- WHAT TO WORK ON -
What is needed is an exact copy of the entries, with the pictures excluded.

- SOURCE MATERIAL -
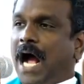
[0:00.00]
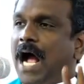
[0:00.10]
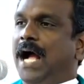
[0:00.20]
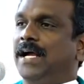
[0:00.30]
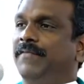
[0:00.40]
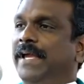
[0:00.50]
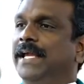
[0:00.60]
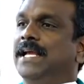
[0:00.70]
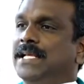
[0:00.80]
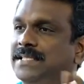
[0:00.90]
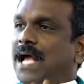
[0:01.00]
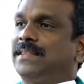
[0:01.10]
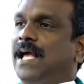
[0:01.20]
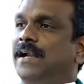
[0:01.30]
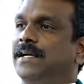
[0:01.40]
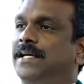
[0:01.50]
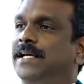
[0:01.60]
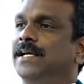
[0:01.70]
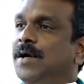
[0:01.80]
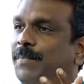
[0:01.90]
ஆகவே சாத்தானுக்கு
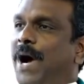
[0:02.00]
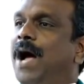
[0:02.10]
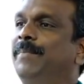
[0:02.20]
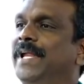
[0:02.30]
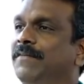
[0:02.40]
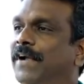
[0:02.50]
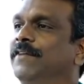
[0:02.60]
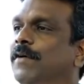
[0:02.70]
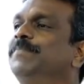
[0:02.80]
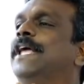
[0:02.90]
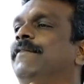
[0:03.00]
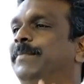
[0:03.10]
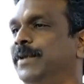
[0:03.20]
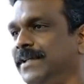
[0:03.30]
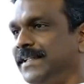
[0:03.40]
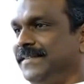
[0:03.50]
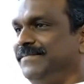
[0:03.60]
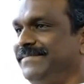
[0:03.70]
பாம்பின் வடிவம் தேவைப்படுகிறது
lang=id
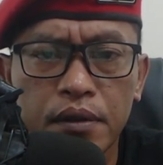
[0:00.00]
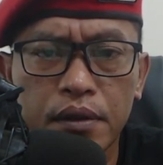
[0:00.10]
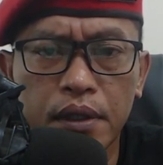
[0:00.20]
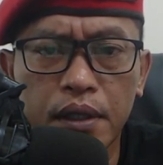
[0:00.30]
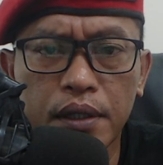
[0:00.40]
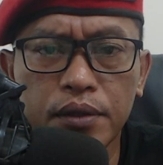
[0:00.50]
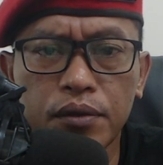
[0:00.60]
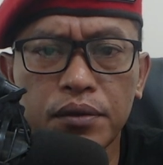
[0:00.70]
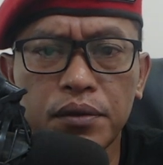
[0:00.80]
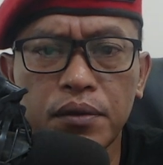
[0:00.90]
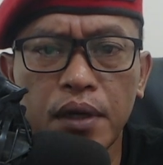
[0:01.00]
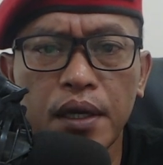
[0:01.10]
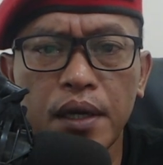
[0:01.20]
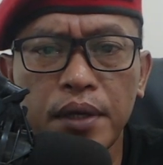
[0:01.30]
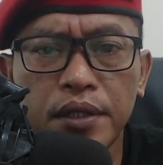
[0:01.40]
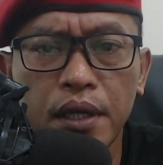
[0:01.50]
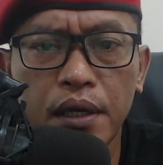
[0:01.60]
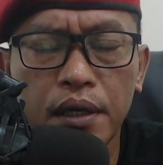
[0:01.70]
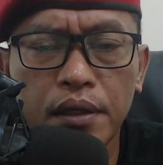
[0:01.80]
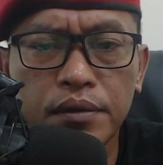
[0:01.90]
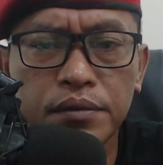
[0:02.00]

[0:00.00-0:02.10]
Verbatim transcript: dekati tokoh-tokoh agama di sana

- REPLY -
[0:00.00]
[0:00.10]
[0:00.20]
[0:00.30]
[0:00.40]
[0:00.50]
[0:00.60]
[0:00.70]
[0:00.80]
[0:00.90]
[0:01.00]
[0:01.10]
[0:01.20]
[0:01.30]
[0:01.40]
[0:01.50]
[0:01.60]
[0:01.70]
[0:01.80]
[0:01.90]
ஆகவே சாத்தானுக்கு
[0:02.00]
[0:02.10]
[0:02.20]
[0:02.30]
[0:02.40]
[0:02.50]
[0:02.60]
[0:02.70]
[0:02.80]
[0:02.90]
[0:03.00]
[0:03.10]
[0:03.20]
[0:03.30]
[0:03.40]
[0:03.50]
[0:03.60]
[0:03.70]
பாம்பின் வடிவம் தேவைப்படுகிறது
lang=id
[0:00.00]
[0:00.10]
[0:00.20]
[0:00.30]
[0:00.40]
[0:00.50]
[0:00.60]
[0:00.70]
[0:00.80]
[0:00.90]
[0:01.00]
[0:01.10]
[0:01.20]
[0:01.30]
[0:01.40]
[0:01.50]
[0:01.60]
[0:01.70]
[0:01.80]
[0:01.90]
[0:02.00]

[0:00.00-0:02.10]
Verbatim transcript: dekati tokoh-tokoh agama di sana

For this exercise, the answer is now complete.